Intervention de Laurence Scialom

Commission des finances, du contrôle budgétaire et des comptes économiques de la nation — Réunion du 30 janvier 2013 : 1ère réunion
Séparation et régulation des activités bancaires — Table ronde

Laurence Scialom, professeure d'économie à l'Université Parix X :

Les questions sur « l'utilité » sont de bonnes questions. Comme vient de le rappeler M. de Villeroché, il y a utilité lorsque la contrepartie de l'opération est un client. Mais, en réalité, dans la finance, on travaille toujours avec un client. Une banque peut continuer à élaborer un produit structuré de spéculation, par exemple sur des matières premières agricoles, et le vendre à un hedge fund, c'est-à-dire un client établi aux îles Caïmans. Tout ceci est toujours permis par le projet de loi ! Nous voyons bien que cette définition de l'utilité pose problème.

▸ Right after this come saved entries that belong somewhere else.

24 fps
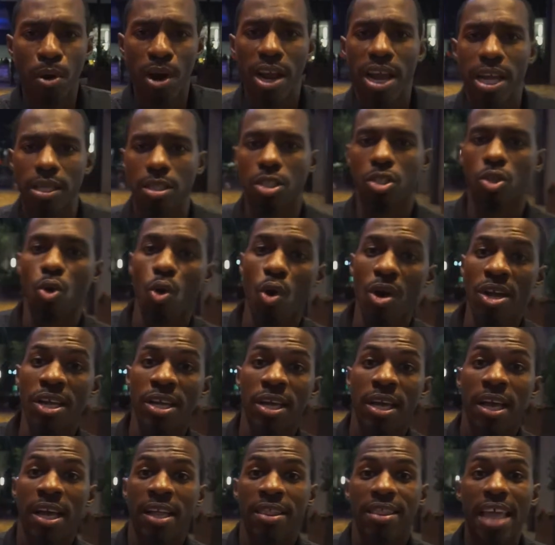brand story
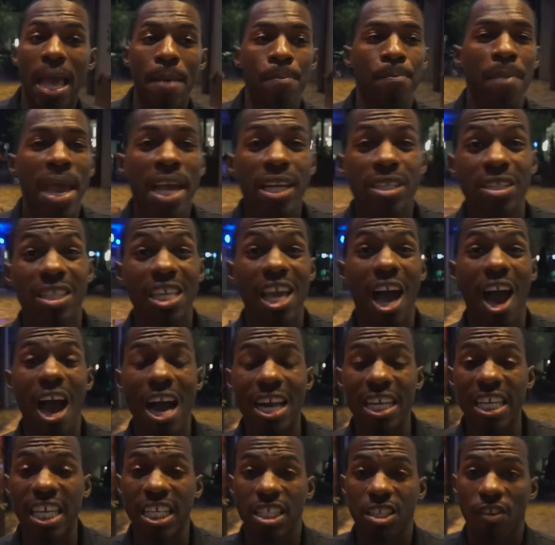that makes the
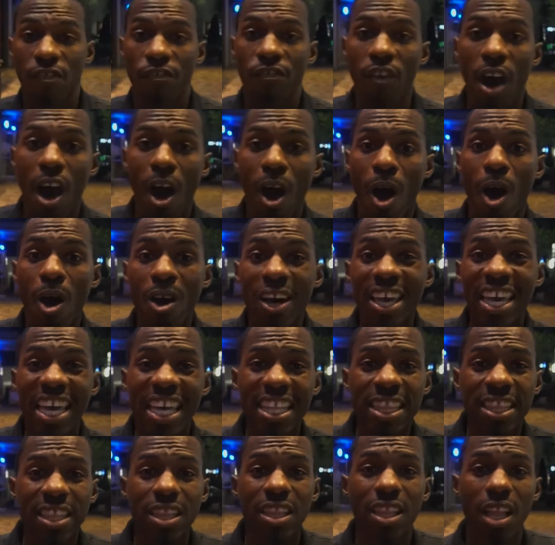audience fall
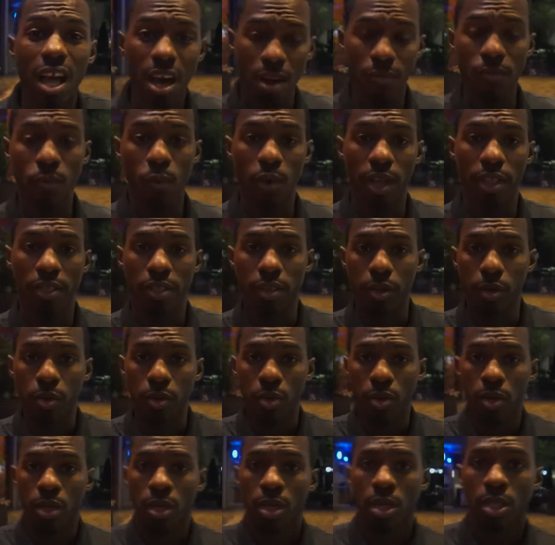in love with
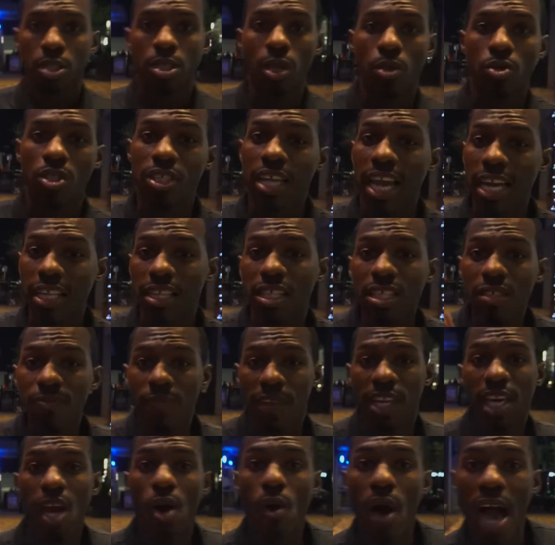you. So check this
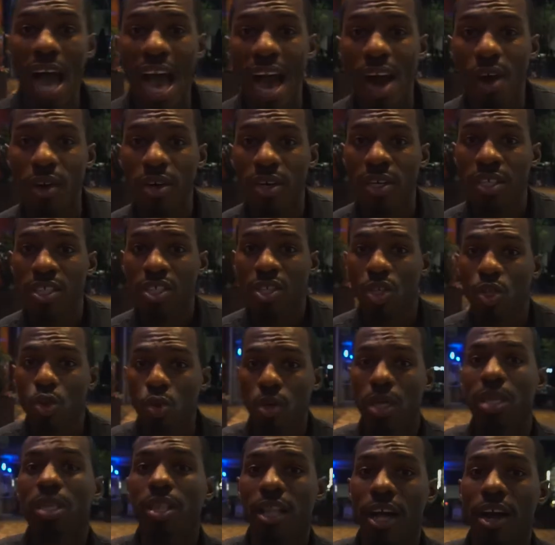video out so you
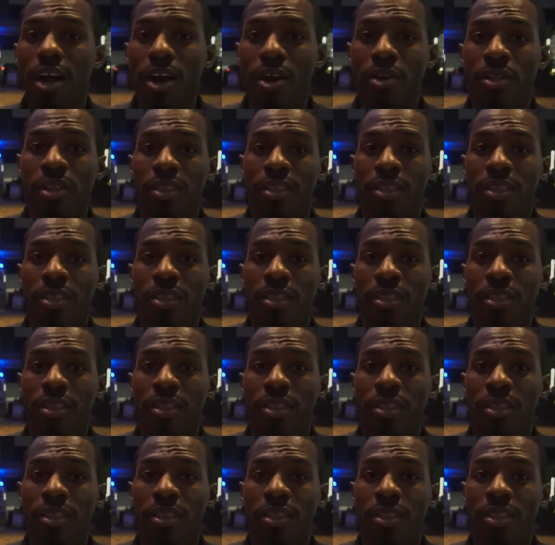can learn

S'agissant des dérivés, je suis absolument d'accord que la réforme des marchés est un point crucial de la sécurisation de la finance. Seulement, ce n'est pas substituable à la séparation, c'est une mesure complémentaire. D'ailleurs 80 % du marché des dérivés se fait de gré à gré, de manière relativement opaque. Avec le projet de loi, ces opérations resteront du côté de la banque commerciale, y compris sous la dénomination de market making.

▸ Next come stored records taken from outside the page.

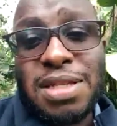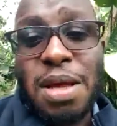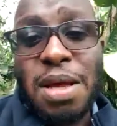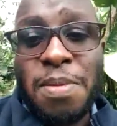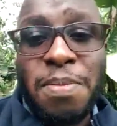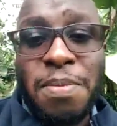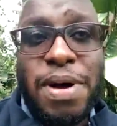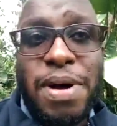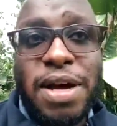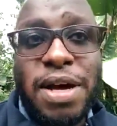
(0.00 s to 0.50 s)

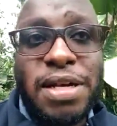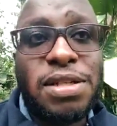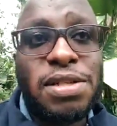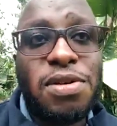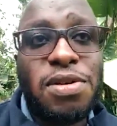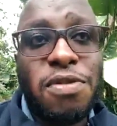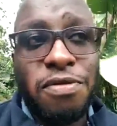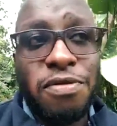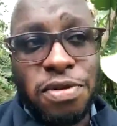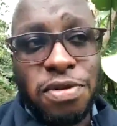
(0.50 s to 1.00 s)
impact
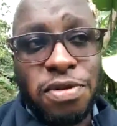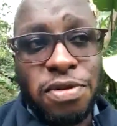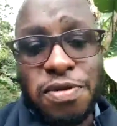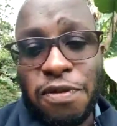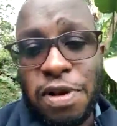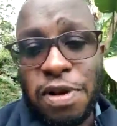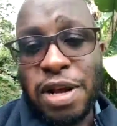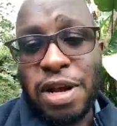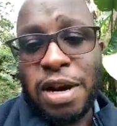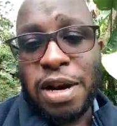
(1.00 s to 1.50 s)
of those
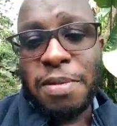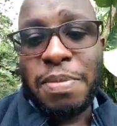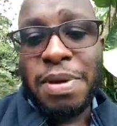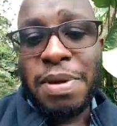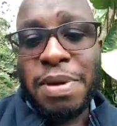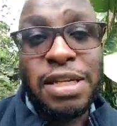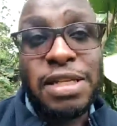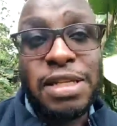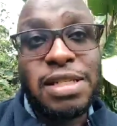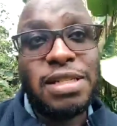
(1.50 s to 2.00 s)

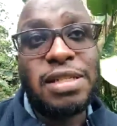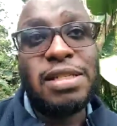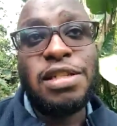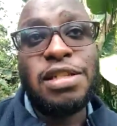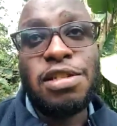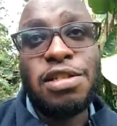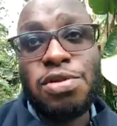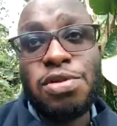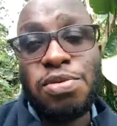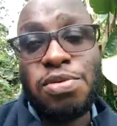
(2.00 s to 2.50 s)
vulnerabilities
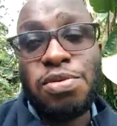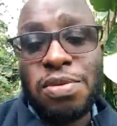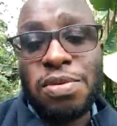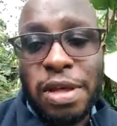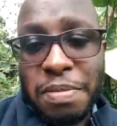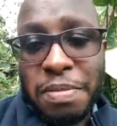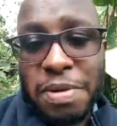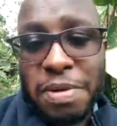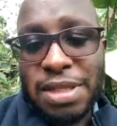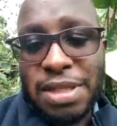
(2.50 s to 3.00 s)
to
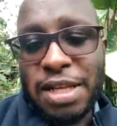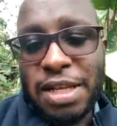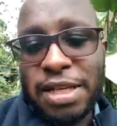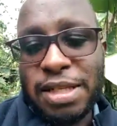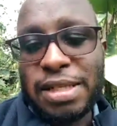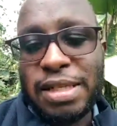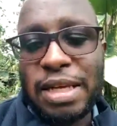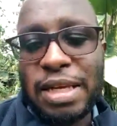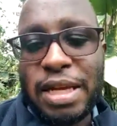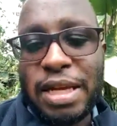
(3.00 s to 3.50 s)
the business.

En matière de tenue de marché, c'est bien la finalité de l'opération qui importe. La différence entre une activité de tenue de marché et une activité de compte propre réside uniquement dans la finalité de l'opération. C'est d'ailleurs sur ce point qu'achoppe la règle Volcker. Dans les deux cas, il faut des stocks. Actuellement, ces stocks représentent 38 % du bilan des plus grandes banques françaises. Pensez-vous vraiment que la totalité de volume soit nécessaire à la tenue de marché ? Normalement, elle n'engendre pas beaucoup de profits puisqu'elle est juste à l'équilibre. D'évidence, ce pourcentage cache des positions directionnelles. La ligne de démarcation ne peut pas être la simple déclaration de la banque. Le critère est manipulable. La règle Volcker est si délicate à mettre en oeuvre parce que l'on a voulu dissocier les deux. Pourquoi le rapport Liikanen a-t-il voulu que la tenue de marché soit du coté de la filiale ? Exactement pour cette raison : les risques sont les mêmes.

Il a été dit, par ailleurs, que les crises viennent toujours du crédit. Pas toujours. La crise de 2007 est née sur un petit segment du marché du crédit, les subprimes. Elle est devenue un cataclysme international mondial parce que ces crédits ont été titrisés et ont été disséminés dans l'ensemble du monde. La crise aurait dû rester américaine. En réalité, c'est la première crise de l'ingénierie financière. Il faut en tirer les conséquences.

Concernant les hedge funds, le projet de loi interdit à la banque commerciale de leur accorder des prêts non garantis par une sûreté. Le problème est que tous les prêts aux hedge funds sont garantis : on n'interdit une activité qui n'existe quasiment pas. C'est bien la raison pour laquelle le rapport Liikanen propose d'interdire tous les prêts aux hedge funds, qu'ils soient ou non garantis. D'ailleurs, le collatéral est souvent constitué par des titres, dont la valeur s'effondre en cas de crise de liquidité. Ce faisant, la valeur de la garantie devient nulle.

Il convient donc de dissocier les risques de marché des risques portés par la banque commerciale. La séparation est une mesure appropriée à cette fin, complémentaire d'autres réformes.

D'ailleurs, si la séparation était réelle, on pourrait revenir sur les ratios de Bâle III qui pénalisent le financement par le biais du crédit. Autrement dit, le cantonnement des risques permet d'assouplir la réglementation prudentielle sur la banque commerciale. L'Europe pourrait très bien, à l'image des Etats-Unis, ne pas appliquer Bâle III et promouvoir des réformes qui favorisent plus l'investissement et réglementent plus la banque de marché. Bâle III est une usine à gaz parce que l'on a voulu l'appliquer à des banques qui mixaient des activités de crédit et des activités de marché. La séparation permettrait donc de remettre à plat la réglementation prudentielle.